L'intelligenza artificiale può davvero supportare i comandanti analizzando vasti set di dati provenienti da sensori e sistemi, suggerendo decisioni che un tempo venivano prese dal personale di comando. Chi riuscirà a elaborare questi dati più rapidamente e a tradurli in decisioni operative ne trarrà vantaggio. Vogliamo implementare soluzioni già disponibili sul mercato, ma anche avere un team di ingegneri che comprenda queste tecnologie, possa addestrare modelli su dati classificati e implementarli nei nostri sistemi.
Sono convinto che anche i nostri avversari ci stiano lavorando, quindi se non lo facessimo, potremmo immaginare uno scenario in cui due forze si scontrerebbero: una userebbe algoritmi di intelligenza artificiale per prendere decisioni, l'altra no. È facile immaginare quale delle due avrebbe il vantaggio.
Stiamo lavorando anche su sistemi di armi autonomi, sciami di droni e analisi di dati satellitari, tutti strumenti che sfruttano l'intelligenza artificiale per aumentare l'efficacia e la resistenza alle interferenze.

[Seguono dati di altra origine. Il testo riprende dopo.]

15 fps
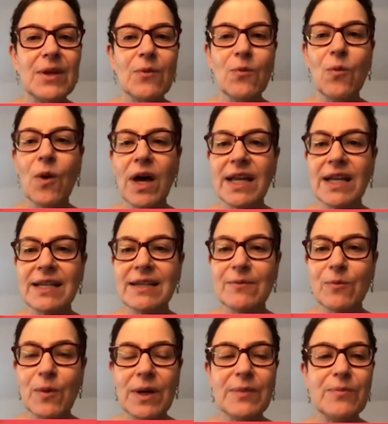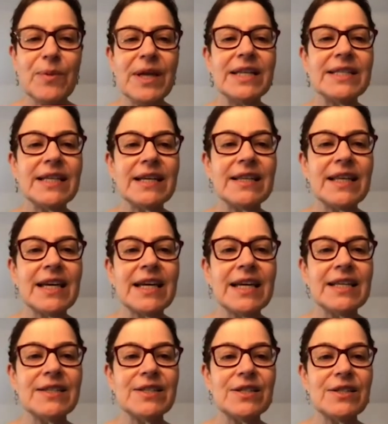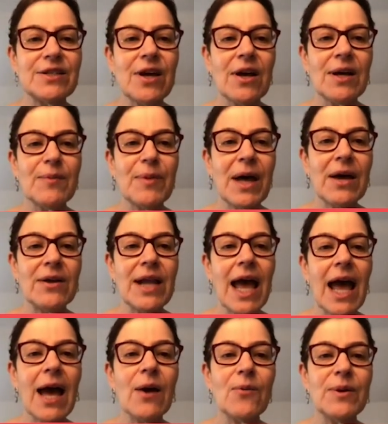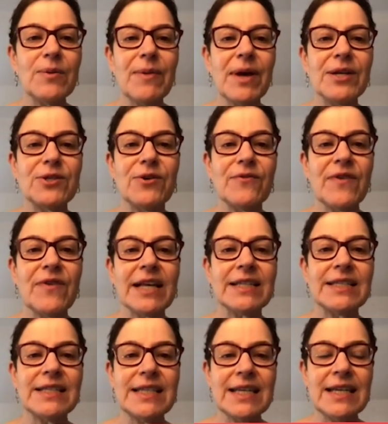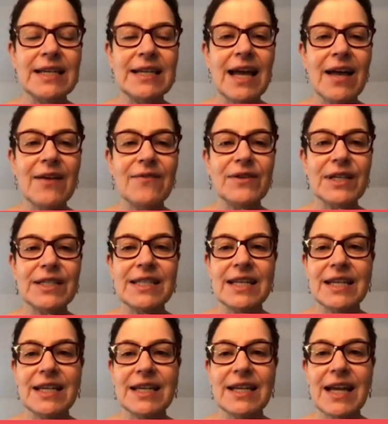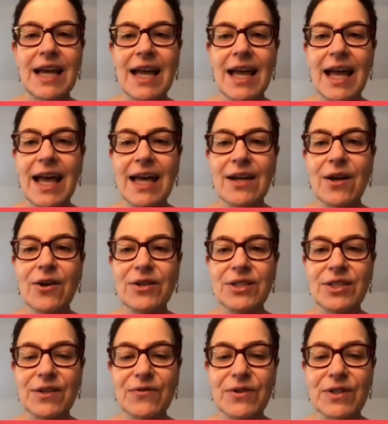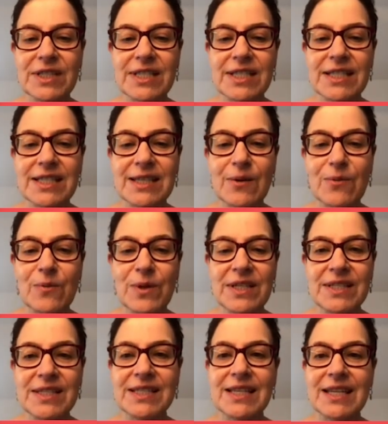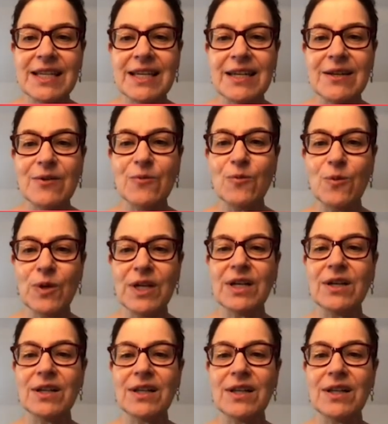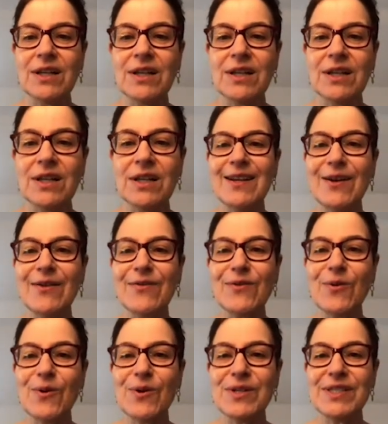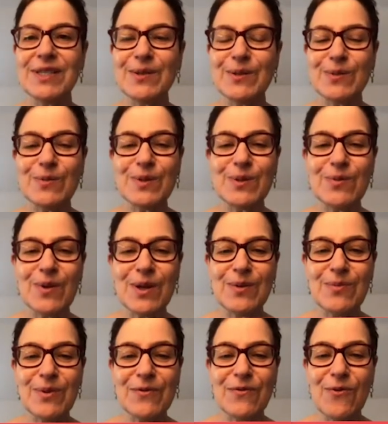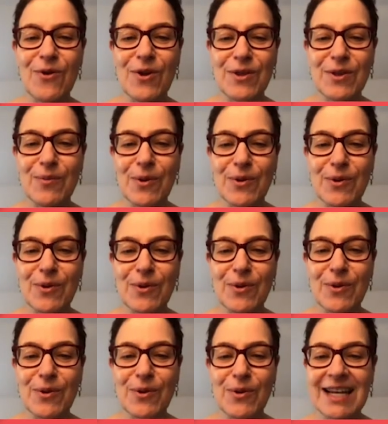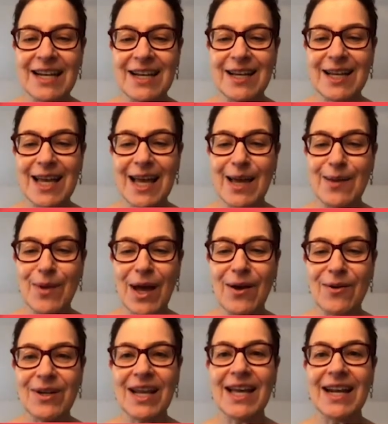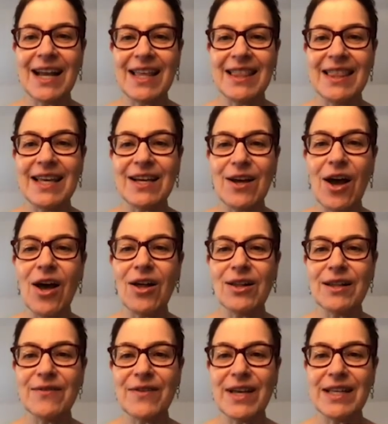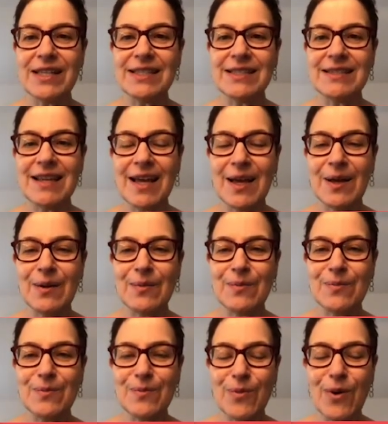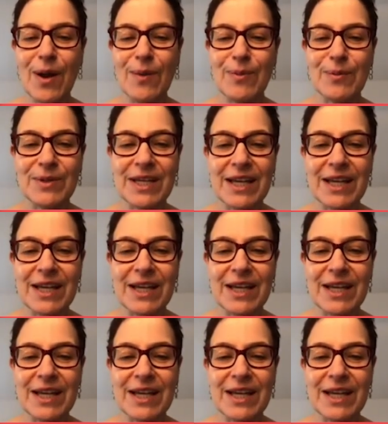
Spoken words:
One basic thing is to talk about how we measure vaccine efficacy and are differences that we see real. And of course, this was written before the Moderna data came out, and I think all of us probably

Il CISI recluta i migliori giovani ufficiali – maestri e ingegneri – che hanno già maturato esperienza presso università tecniche militari. Il nostro obiettivo è creare un team che non solo comprenda la tecnologia, ma che sia anche in grado di implementarla in modo sicuro ed efficace, tenendo conto di minacce come la contaminazione dei dati. Si tratta di un investimento in capacità che saranno cruciali sui campi di battaglia del futuro.